**WHAT THE EXERCISE ASKS:** Would you please transcribe, exactly as written, the lines of the entries below starting at the one that holds "[3:27.51-3:28.58]" and ending at the one that holds "[00:02:11.21]", both included?

== DATA TO USE

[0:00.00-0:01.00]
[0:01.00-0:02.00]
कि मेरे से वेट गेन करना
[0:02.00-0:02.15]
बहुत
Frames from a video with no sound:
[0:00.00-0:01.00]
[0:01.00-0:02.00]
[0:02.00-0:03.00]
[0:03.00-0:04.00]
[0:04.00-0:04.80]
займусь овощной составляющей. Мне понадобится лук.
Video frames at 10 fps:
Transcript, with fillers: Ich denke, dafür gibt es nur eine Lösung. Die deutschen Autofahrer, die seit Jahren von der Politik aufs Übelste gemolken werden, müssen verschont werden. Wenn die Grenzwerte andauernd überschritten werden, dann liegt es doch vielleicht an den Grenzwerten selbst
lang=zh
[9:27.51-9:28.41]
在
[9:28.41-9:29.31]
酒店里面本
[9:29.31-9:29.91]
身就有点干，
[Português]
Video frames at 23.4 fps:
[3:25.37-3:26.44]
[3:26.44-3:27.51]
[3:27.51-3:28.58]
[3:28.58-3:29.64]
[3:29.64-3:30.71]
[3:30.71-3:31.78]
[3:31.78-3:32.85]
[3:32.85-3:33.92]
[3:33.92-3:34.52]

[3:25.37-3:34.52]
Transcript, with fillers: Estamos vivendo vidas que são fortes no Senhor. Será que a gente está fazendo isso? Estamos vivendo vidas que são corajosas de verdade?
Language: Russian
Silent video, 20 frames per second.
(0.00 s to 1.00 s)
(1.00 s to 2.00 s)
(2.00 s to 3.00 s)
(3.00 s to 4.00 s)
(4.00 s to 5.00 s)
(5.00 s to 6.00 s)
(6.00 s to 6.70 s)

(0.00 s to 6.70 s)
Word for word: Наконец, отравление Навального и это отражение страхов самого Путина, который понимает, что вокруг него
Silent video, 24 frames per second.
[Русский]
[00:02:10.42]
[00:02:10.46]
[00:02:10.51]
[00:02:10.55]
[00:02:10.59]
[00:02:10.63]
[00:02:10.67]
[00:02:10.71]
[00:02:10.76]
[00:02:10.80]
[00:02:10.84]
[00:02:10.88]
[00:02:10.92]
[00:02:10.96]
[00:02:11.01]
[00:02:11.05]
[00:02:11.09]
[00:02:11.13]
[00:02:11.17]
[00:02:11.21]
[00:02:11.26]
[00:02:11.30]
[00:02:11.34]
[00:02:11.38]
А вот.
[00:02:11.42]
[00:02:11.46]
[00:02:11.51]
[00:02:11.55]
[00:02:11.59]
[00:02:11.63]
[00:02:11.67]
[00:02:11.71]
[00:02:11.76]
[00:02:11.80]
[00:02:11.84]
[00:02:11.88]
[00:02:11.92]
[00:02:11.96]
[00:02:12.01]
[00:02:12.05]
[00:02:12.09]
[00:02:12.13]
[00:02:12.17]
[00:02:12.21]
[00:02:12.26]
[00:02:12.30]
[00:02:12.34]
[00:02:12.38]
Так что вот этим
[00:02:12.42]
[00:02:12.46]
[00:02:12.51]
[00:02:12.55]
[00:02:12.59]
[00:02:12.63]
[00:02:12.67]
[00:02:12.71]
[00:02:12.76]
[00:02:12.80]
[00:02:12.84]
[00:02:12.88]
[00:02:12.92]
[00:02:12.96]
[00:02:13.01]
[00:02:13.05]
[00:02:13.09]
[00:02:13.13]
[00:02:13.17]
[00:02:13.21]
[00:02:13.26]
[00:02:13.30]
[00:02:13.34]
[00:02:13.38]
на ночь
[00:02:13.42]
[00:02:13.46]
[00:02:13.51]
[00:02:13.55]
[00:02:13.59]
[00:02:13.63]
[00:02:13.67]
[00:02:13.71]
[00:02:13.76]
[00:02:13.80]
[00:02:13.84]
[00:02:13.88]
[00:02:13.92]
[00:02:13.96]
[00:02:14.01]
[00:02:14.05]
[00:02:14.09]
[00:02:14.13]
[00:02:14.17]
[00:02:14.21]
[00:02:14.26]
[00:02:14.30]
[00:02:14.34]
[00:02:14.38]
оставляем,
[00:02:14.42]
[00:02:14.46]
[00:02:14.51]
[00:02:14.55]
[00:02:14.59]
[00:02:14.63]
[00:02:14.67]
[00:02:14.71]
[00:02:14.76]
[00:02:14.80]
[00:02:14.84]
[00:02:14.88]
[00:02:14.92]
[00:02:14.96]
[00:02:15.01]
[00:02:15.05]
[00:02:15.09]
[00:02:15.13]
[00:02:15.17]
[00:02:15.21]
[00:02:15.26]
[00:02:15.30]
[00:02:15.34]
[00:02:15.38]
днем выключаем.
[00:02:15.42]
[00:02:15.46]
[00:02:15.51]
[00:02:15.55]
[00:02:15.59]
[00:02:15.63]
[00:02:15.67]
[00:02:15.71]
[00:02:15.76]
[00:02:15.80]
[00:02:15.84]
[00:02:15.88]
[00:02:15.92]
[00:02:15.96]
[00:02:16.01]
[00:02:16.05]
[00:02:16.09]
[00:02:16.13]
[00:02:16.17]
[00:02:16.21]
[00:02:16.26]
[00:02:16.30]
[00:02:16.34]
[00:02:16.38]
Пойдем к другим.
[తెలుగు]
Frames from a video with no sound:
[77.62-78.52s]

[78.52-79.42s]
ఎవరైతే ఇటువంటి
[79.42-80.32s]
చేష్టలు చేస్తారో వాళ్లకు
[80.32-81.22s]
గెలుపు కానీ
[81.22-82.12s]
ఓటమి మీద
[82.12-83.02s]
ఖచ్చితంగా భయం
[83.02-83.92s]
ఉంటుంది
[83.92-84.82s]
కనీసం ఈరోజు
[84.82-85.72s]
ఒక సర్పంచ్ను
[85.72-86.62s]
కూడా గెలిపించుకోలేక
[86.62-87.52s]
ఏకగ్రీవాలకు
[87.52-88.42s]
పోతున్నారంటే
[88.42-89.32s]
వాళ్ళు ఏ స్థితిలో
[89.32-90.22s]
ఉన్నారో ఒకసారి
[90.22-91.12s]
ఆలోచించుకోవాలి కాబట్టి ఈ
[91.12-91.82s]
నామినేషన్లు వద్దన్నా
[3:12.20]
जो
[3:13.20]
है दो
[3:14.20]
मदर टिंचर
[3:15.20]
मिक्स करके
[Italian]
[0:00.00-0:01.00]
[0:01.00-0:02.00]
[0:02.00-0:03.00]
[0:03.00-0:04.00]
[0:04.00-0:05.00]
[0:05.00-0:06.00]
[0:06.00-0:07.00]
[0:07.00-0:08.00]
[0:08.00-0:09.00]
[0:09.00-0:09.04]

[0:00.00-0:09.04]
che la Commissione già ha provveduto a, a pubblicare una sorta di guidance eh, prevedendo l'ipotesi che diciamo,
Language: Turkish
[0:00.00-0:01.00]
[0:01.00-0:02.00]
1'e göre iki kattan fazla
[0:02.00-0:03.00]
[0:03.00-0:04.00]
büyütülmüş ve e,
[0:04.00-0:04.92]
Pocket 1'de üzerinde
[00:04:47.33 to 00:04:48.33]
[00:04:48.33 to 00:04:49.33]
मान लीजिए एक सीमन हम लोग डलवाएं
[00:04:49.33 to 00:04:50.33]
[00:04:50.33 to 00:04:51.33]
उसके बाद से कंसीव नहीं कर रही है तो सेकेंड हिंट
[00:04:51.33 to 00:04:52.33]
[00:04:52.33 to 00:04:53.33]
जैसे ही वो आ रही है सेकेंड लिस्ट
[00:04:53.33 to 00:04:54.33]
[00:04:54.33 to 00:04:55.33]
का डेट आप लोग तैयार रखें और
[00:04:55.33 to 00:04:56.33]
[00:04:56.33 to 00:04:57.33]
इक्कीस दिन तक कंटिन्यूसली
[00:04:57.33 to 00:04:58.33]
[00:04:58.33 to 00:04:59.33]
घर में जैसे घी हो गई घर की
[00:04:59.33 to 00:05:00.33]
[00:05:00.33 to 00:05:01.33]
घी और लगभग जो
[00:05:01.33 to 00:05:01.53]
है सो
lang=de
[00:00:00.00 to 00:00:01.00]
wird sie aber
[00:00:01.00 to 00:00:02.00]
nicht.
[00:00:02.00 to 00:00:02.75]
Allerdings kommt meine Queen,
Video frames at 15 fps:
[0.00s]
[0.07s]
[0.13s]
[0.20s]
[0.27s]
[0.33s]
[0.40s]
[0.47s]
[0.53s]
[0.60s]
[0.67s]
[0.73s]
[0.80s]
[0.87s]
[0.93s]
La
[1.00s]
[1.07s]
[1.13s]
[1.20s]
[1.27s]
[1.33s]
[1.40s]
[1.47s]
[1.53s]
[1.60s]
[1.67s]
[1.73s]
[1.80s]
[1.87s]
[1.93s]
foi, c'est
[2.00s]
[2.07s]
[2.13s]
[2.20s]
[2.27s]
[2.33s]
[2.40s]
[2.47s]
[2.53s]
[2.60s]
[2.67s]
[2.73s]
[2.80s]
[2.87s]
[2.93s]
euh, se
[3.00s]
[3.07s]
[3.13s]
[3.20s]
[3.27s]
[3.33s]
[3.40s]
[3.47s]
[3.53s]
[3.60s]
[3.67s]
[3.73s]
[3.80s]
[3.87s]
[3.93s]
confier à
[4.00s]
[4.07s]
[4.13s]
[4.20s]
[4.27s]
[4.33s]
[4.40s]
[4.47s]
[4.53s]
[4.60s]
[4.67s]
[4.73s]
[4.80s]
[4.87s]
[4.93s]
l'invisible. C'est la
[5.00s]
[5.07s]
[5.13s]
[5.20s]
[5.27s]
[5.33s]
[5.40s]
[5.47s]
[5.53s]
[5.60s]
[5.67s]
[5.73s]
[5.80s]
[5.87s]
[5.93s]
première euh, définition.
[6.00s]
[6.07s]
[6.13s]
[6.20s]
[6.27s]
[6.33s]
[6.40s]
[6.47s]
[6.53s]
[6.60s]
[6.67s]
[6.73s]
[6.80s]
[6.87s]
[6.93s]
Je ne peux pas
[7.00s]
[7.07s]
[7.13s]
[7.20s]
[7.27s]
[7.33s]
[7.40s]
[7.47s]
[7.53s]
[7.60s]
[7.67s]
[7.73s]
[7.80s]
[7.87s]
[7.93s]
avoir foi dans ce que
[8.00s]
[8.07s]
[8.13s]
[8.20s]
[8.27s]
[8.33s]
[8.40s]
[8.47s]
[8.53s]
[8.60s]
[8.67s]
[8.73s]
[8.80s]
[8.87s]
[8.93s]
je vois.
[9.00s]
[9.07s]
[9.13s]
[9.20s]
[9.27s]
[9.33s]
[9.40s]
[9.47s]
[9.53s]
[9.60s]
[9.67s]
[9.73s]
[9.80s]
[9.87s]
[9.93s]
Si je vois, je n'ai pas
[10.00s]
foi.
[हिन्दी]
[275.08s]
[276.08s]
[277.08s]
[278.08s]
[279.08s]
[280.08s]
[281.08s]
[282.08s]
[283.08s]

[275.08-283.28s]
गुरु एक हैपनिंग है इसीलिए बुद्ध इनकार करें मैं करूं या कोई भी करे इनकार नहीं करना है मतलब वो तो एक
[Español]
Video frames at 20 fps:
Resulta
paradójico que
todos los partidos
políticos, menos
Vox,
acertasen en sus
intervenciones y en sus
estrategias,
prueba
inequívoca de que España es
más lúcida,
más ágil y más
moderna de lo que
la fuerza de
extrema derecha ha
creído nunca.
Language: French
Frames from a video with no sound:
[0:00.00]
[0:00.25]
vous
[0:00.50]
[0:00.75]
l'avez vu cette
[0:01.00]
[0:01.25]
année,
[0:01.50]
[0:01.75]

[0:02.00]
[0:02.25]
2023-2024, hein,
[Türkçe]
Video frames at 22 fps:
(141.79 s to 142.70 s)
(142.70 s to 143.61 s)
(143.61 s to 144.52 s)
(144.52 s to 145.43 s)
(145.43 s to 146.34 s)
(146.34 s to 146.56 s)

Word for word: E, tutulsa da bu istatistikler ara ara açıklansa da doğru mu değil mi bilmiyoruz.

====

**RESULT OF THIS TASK:**
[3:27.51-3:28.58]
[3:28.58-3:29.64]
[3:29.64-3:30.71]
[3:30.71-3:31.78]
[3:31.78-3:32.85]
[3:32.85-3:33.92]
[3:33.92-3:34.52]

[3:25.37-3:34.52]
Transcript, with fillers: Estamos vivendo vidas que são fortes no Senhor. Será que a gente está fazendo isso? Estamos vivendo vidas que são corajosas de verdade?
Language: Russian
Silent video, 20 frames per second.
(0.00 s to 1.00 s)
(1.00 s to 2.00 s)
(2.00 s to 3.00 s)
(3.00 s to 4.00 s)
(4.00 s to 5.00 s)
(5.00 s to 6.00 s)
(6.00 s to 6.70 s)

(0.00 s to 6.70 s)
Word for word: Наконец, отравление Навального и это отражение страхов самого Путина, который понимает, что вокруг него
Silent video, 24 frames per second.
[Русский]
[00:02:10.42]
[00:02:10.46]
[00:02:10.51]
[00:02:10.55]
[00:02:10.59]
[00:02:10.63]
[00:02:10.67]
[00:02:10.71]
[00:02:10.76]
[00:02:10.80]
[00:02:10.84]
[00:02:10.88]
[00:02:10.92]
[00:02:10.96]
[00:02:11.01]
[00:02:11.05]
[00:02:11.09]
[00:02:11.13]
[00:02:11.17]
[00:02:11.21]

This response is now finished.